Dans leur livre L’Abbé Pierre, la fabrique d’un saint (Allary Éditions), les journalistes Laetitia Cherel et Marie-France Etchegoin affirment que le Vatican était alerté dès l’automne 1955 du comportement de l’abbé Pierre. Le livre s’appuie sur des archives du Dicastère pour la Doctrine de la Foi, autrefois appelées le Saint Office. En particulier, sur une réunion tenue le 18 mars 1957.
Des alertes envoyées par des cardinaux américains
Le compte-rendu de cette rencontre, d'une dizaine de pages, retrace la chronologie des faits entre 1955 et 1957 : courriers d’alerte envoyés par des cardinaux américains et canadiens, demande au nonce apostolique en France "de suivre de près le cas de l'abbé Pierre", aussi soupçonné de sympathies communistes. Un chanoine aurait également écrit en octobre 1955 pour alerter sur des "choses immorales" commises par l’abbé aux États-Unis. Aucune suite n’aurait été donnée.
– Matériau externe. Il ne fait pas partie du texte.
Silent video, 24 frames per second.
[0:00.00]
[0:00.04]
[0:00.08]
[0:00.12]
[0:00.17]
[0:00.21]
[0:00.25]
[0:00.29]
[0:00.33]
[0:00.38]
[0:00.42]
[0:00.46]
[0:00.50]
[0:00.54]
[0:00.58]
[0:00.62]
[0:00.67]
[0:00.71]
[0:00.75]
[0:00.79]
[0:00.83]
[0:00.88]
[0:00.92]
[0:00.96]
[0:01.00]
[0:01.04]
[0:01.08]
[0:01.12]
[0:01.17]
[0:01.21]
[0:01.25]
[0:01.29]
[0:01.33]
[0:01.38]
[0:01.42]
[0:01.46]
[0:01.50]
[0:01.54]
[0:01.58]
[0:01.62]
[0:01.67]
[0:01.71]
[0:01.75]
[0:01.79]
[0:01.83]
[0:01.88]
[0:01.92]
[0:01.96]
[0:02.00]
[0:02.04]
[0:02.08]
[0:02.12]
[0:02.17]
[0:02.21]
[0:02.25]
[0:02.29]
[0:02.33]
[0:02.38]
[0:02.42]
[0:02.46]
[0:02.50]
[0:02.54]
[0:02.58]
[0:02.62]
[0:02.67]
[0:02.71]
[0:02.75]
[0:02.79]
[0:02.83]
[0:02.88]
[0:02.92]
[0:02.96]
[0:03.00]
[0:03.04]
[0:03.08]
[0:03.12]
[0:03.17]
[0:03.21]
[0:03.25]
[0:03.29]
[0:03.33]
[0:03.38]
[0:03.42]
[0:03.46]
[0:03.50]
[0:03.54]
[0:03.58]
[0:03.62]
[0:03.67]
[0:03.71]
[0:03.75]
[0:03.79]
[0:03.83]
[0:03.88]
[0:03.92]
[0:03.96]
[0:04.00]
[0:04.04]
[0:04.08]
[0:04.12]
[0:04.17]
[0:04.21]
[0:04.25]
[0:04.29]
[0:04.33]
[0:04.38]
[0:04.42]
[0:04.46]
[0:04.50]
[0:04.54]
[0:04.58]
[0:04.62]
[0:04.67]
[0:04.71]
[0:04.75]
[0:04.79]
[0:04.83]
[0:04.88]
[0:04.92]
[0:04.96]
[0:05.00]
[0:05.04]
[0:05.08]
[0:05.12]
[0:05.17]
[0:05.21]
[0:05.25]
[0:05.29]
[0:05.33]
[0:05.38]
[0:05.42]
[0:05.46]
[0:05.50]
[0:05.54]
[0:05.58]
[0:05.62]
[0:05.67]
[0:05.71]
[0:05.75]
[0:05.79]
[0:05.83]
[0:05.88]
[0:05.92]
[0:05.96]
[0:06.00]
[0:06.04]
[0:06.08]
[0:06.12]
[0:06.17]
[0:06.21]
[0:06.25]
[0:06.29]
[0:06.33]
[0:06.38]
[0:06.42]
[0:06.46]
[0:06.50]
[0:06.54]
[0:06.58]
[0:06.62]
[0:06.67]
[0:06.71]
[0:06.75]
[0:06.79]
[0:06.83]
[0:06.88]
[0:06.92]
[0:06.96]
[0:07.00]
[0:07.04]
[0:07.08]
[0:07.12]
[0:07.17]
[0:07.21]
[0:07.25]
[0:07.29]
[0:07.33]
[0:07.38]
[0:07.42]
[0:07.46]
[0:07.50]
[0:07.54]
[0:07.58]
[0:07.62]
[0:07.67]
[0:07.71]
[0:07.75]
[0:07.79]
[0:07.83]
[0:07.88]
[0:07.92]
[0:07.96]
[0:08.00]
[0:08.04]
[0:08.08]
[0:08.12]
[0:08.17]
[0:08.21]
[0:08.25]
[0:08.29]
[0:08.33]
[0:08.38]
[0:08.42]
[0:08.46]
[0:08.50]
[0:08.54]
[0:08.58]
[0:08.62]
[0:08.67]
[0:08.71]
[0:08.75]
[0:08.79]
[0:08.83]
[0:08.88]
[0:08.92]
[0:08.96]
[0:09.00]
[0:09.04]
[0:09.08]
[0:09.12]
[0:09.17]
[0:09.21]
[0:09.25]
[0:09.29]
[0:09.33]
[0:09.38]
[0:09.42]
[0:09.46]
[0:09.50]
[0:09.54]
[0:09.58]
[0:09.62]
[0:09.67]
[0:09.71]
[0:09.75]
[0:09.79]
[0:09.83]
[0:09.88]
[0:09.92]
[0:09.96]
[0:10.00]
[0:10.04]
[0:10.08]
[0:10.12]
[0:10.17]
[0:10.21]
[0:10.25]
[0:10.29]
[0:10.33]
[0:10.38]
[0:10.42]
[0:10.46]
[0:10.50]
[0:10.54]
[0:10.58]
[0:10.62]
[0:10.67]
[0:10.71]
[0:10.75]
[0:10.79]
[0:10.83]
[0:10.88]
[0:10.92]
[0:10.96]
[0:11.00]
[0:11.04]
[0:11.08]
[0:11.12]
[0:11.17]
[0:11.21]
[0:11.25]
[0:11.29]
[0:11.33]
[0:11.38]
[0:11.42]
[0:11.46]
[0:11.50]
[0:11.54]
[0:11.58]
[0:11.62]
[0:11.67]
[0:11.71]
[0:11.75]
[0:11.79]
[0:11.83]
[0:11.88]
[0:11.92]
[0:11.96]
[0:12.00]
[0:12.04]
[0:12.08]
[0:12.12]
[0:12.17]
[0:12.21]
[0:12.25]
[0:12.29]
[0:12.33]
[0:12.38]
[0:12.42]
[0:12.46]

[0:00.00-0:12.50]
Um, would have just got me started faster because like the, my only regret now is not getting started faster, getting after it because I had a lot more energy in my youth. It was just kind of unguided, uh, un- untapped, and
Ces révélations interviennent alors que 33 accusations de violences sexuelles, certaines sur mineurs, ont été portées contre Henri Grouès depuis 2024. En France, l’ouverture anticipée des archives de l’Église a déjà mis en lumière le silence de la hiérarchie épiscopale à la fin des années 1950.
Une voie détournée pour avoir accès aux archives
Pour Laetitia Cherel, le traitement du dossier à l’époque montre une absence totale de considération pour les victimes. "Le mot 'victime' n’est jamais cité. C’est la crainte du scandale qui domine, analyse-t-elle. Le charisme de l’abbé Pierre, considéré comme un "électron libre", et son aura auprès des plus pauvres l’auraient en partie protégé.
Le pape François a reconnu en septembre 2024 que le Vatican était au courant des accusations depuis au moins la mort de l’abbé Pierre en 2007. Mais la demande des évêques de France, sur ce que le Vatican savait, est restée pour l'instant sans réponse publique.
Laetitia Cherel et Marie-France Etchegoin ont utilisé "une voie détournée" pour pouvoir consulter les archives concernant le fondateur d'Emmaüs. Elles ont accédé à un fonds d’archives ouvert depuis 2020, couvrant la période du pontificat de Pie XII (1939-1958), et initialement rendu public pour permettre aux chercheurs d’approfondir la position du Vatican face au régime nazi. C’est dans ce fonds qu’elles ont découvert un "dossier cartonné de couleur bleue" au nom de l’abbé Pierre.
Le livre évoque aussi des propos tenus en 1944 par l’abbé Pierre à l’égard des Juifs, ainsi que son soutien dans les années 1990 au philosophe révisionniste Roger Garaudy.